What you are asked to do: Below are entries. Copy exactly the lines running from the line that holds "(286.89 s to 287.79 s)" to the line that holds "(292.29 s to 293.19 s)", with both ends included.

Extracted entries:
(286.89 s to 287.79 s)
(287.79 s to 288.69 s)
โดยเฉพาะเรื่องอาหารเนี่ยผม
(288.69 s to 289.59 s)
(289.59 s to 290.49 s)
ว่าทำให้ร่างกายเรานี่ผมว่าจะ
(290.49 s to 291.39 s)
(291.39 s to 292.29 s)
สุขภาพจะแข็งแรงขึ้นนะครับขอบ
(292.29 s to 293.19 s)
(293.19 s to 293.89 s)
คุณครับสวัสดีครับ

* * *

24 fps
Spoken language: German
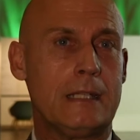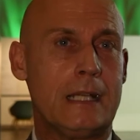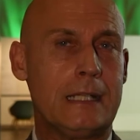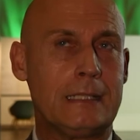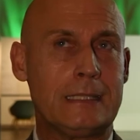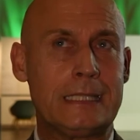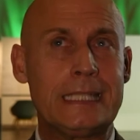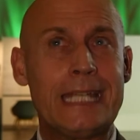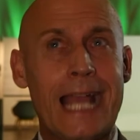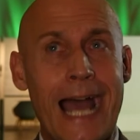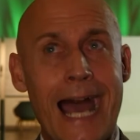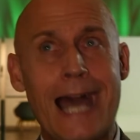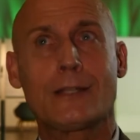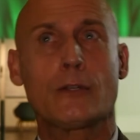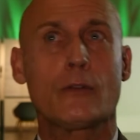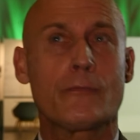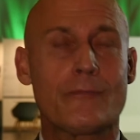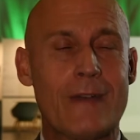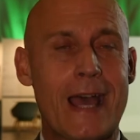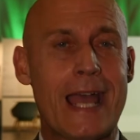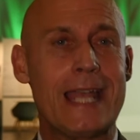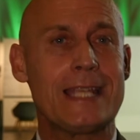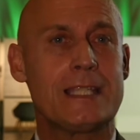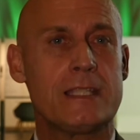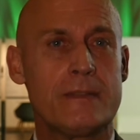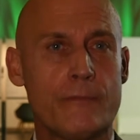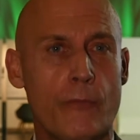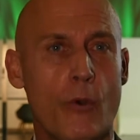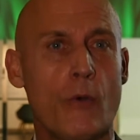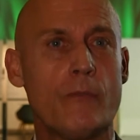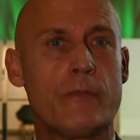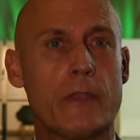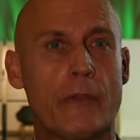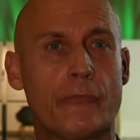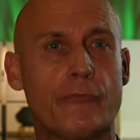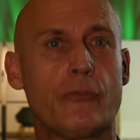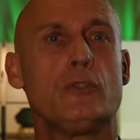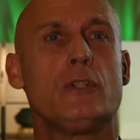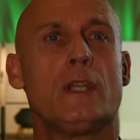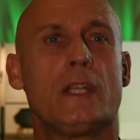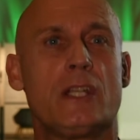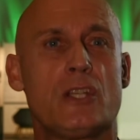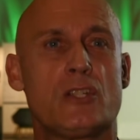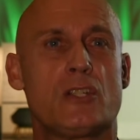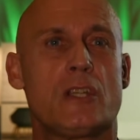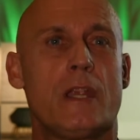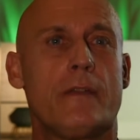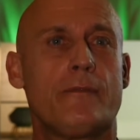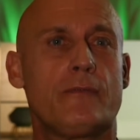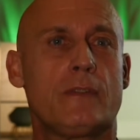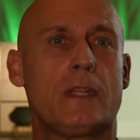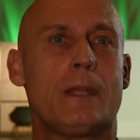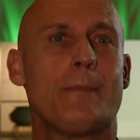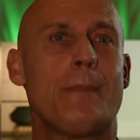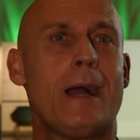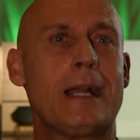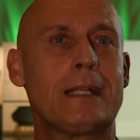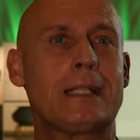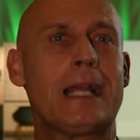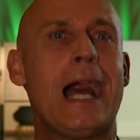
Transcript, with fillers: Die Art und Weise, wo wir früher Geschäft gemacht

Result of this task:
(286.89 s to 287.79 s)
(287.79 s to 288.69 s)
โดยเฉพาะเรื่องอาหารเนี่ยผม
(288.69 s to 289.59 s)
(289.59 s to 290.49 s)
ว่าทำให้ร่างกายเรานี่ผมว่าจะ
(290.49 s to 291.39 s)
(291.39 s to 292.29 s)
สุขภาพจะแข็งแรงขึ้นนะครับขอบ
(292.29 s to 293.19 s)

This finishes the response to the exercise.